There is no royal road to geometry.

Euclid

There is no other science so admirably calculated to draw out the thinking faculties in children, and therefore none which forwards so effectually the purposes of elementary education. It is on this account that... all modern reformers of education, have devoted so much of their attention to arithmetic and geometry. These two studies, when pursued in the proper manner, go hand in hand, and form the very ground-work of an intellectual education. They are almost the only branches taught at schools, which call upon the pupil's judjement, prompt his mind to thought and reflection, and teach him to reason from given things to things unknown. They lead the pupil to institute comparisons, and to determine the relations which things bear to each other. Thus exercising every faculty of his mind, he acquires a habit of close attention, and strengthens and confirms his mental energies by concentrating them, and bringing all to bear upon the same point. With this regard it may be said that mathematics facilitate every other study.
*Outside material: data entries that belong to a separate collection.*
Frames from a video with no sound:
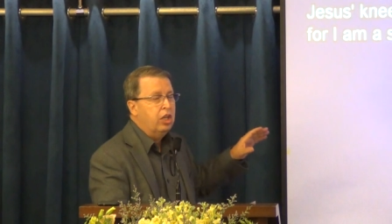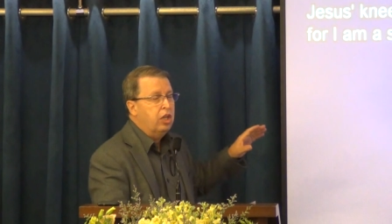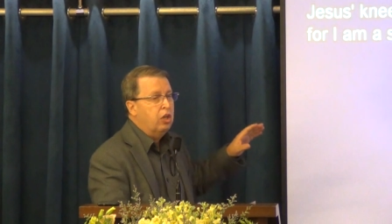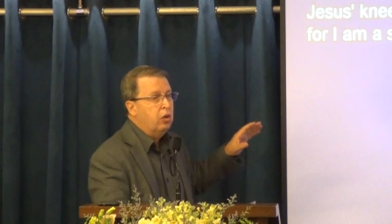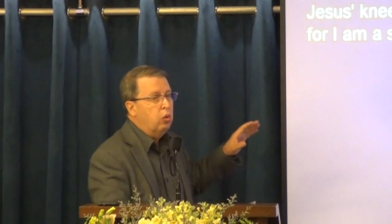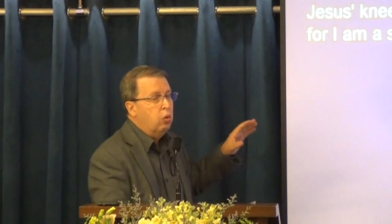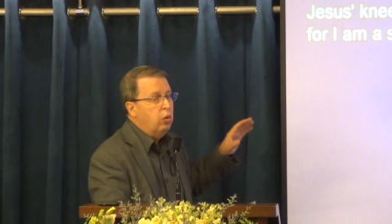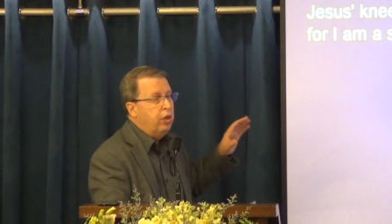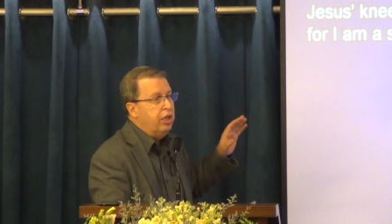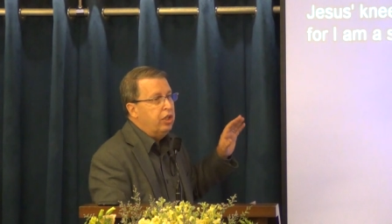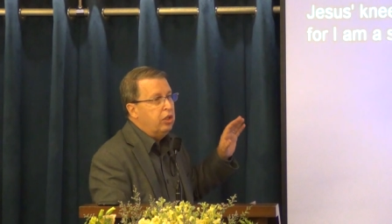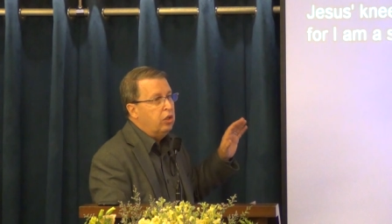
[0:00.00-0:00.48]

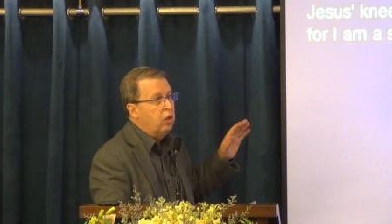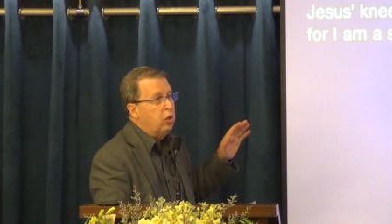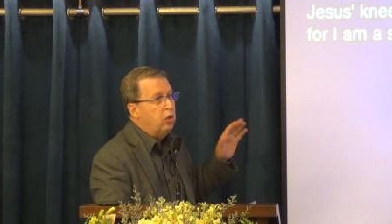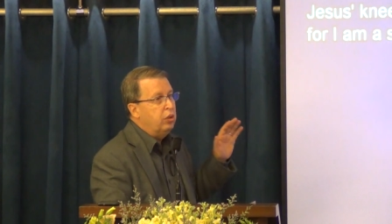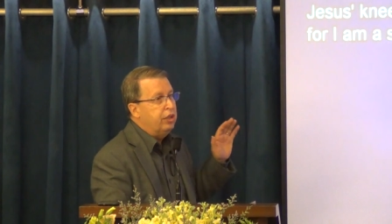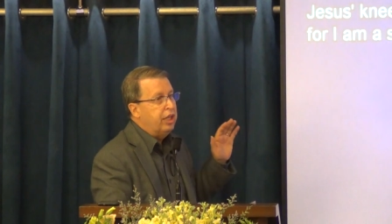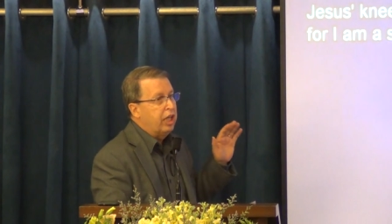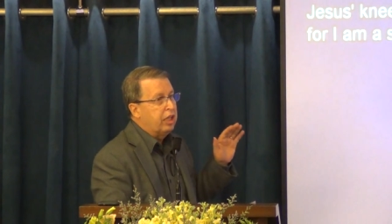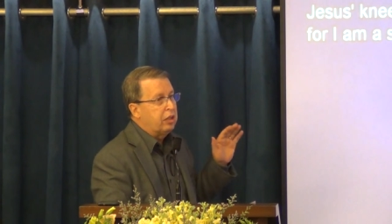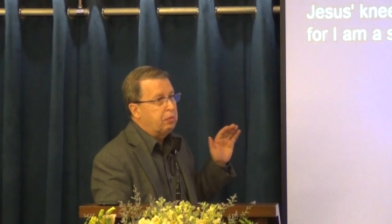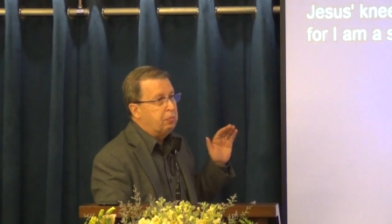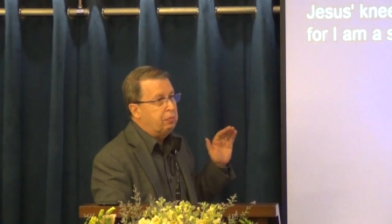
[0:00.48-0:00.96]
We know
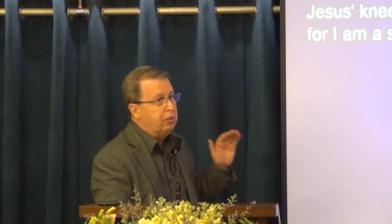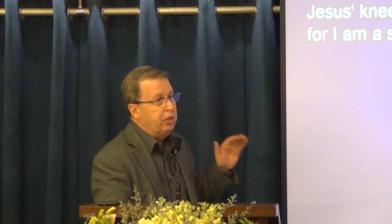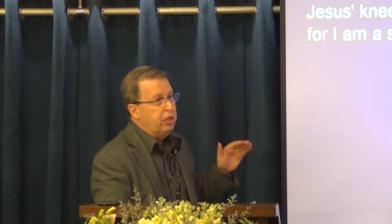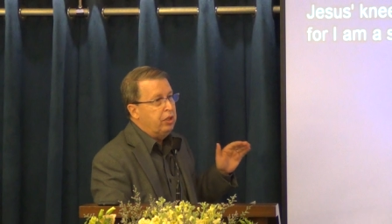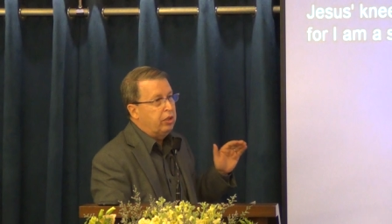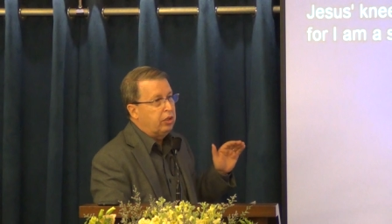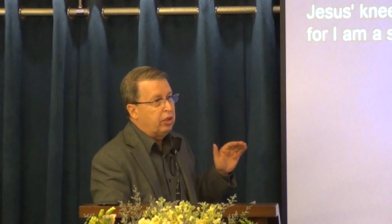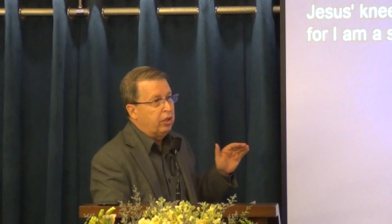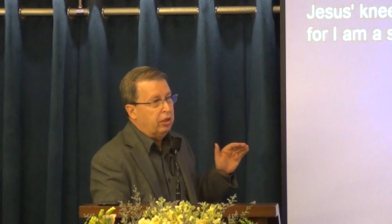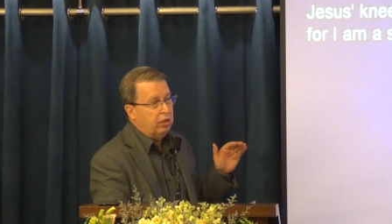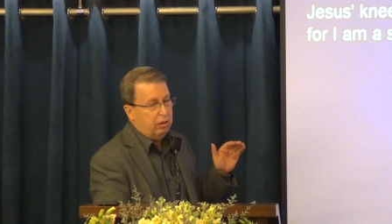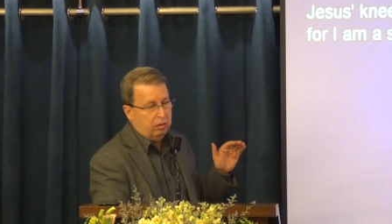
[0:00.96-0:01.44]
that
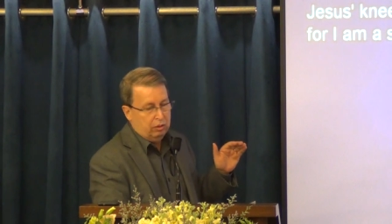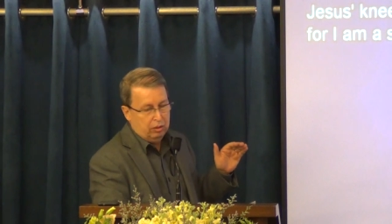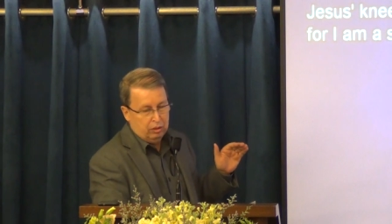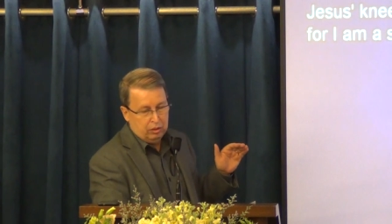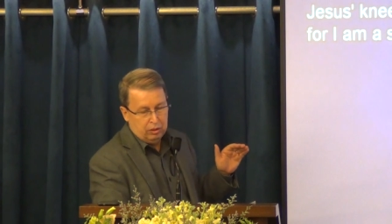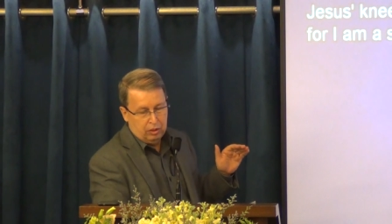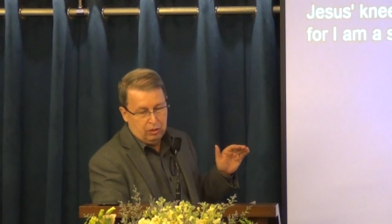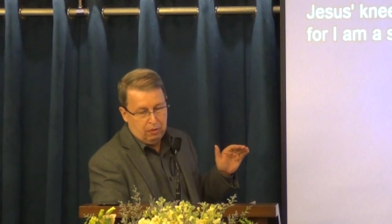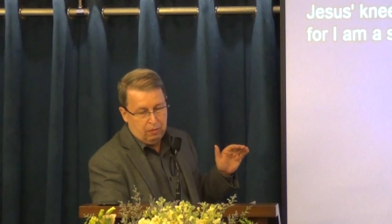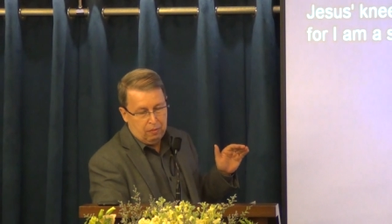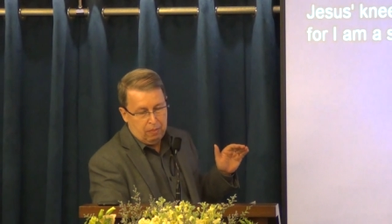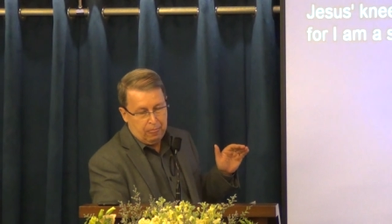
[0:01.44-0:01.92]
Peter
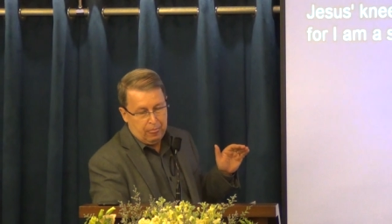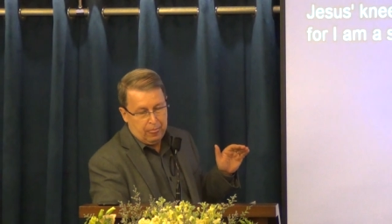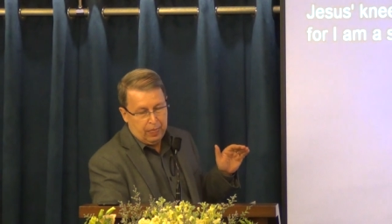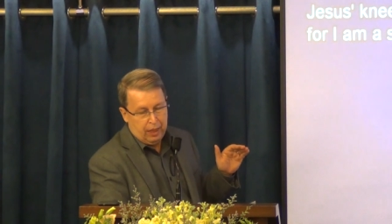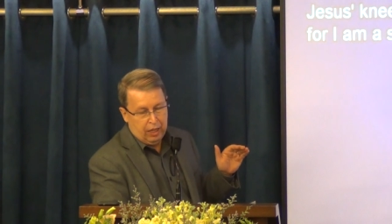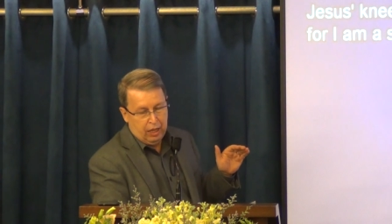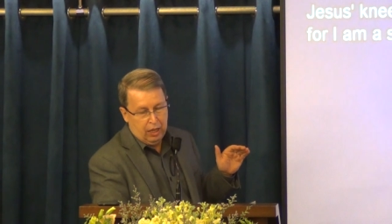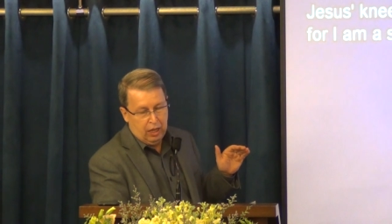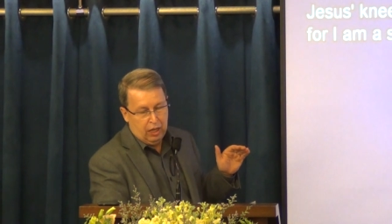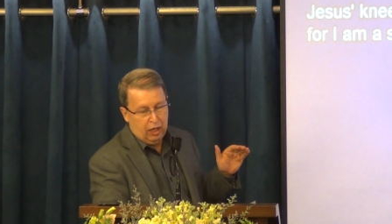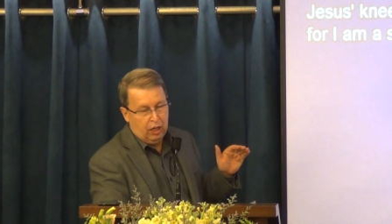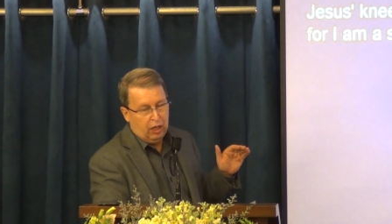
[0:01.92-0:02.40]

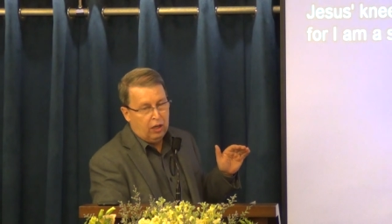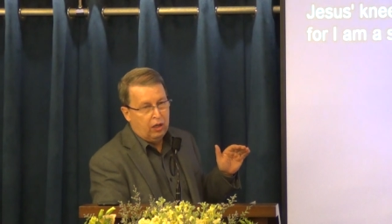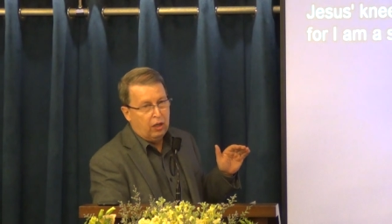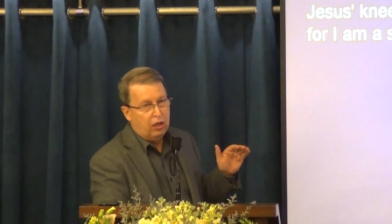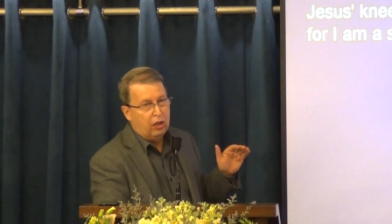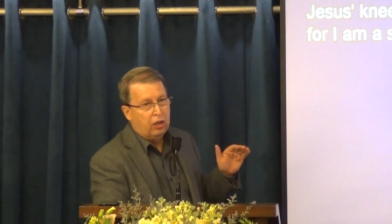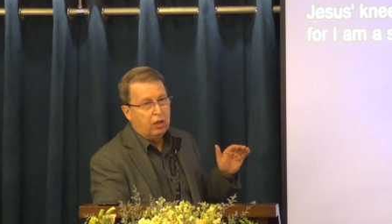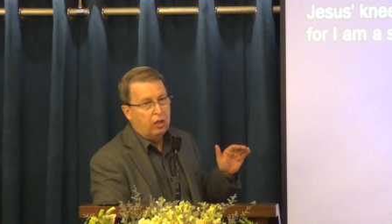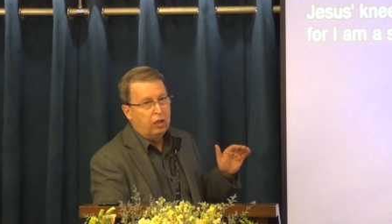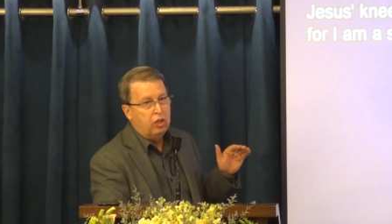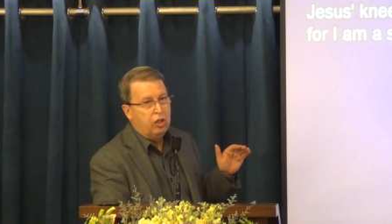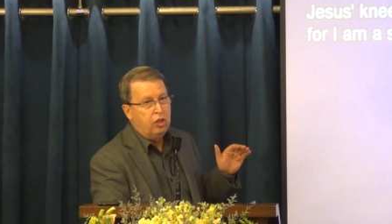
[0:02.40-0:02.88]

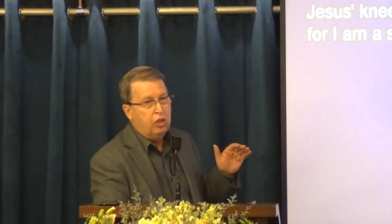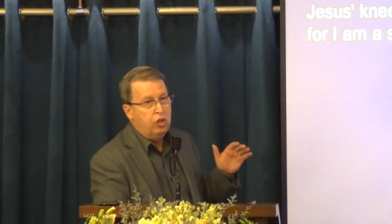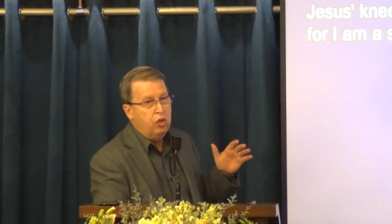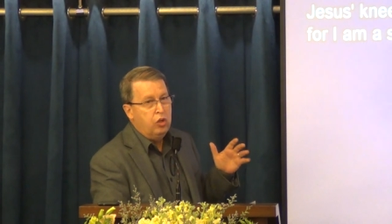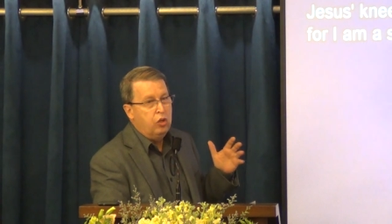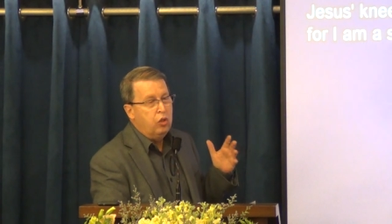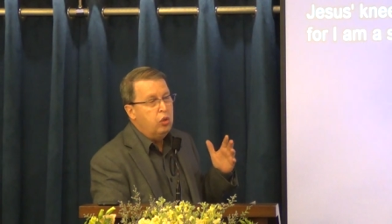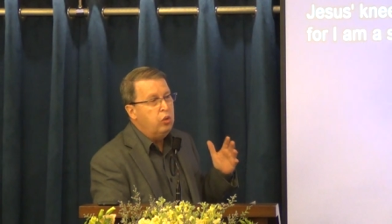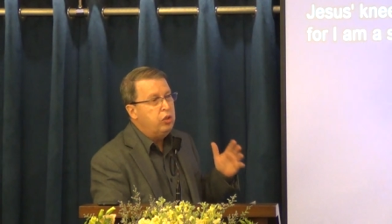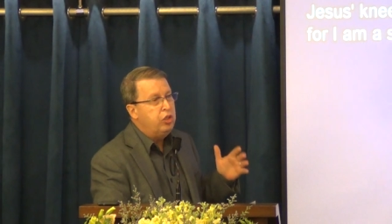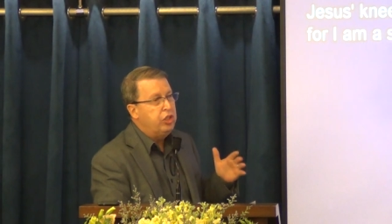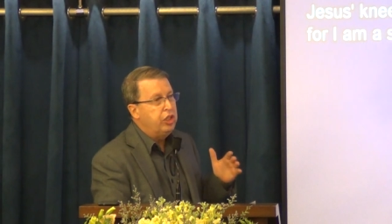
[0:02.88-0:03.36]

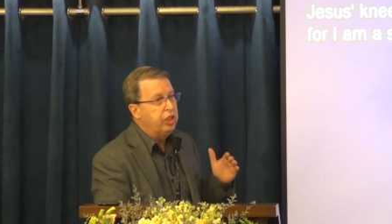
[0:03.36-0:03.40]
knew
The mind which is once to a certain degree developed, and which has acquired the habit of thinking and reasoning, can easily apply the same powers to other branches of knowledge. Whatever study the pupil may now undertake, is entered upon more systematically. He is now accustomed to investigate for himself. He has not the same dependence on authority; nor does he lay so much stress on the conceptions of others, until they are made his own by a fair appeal to his understanding.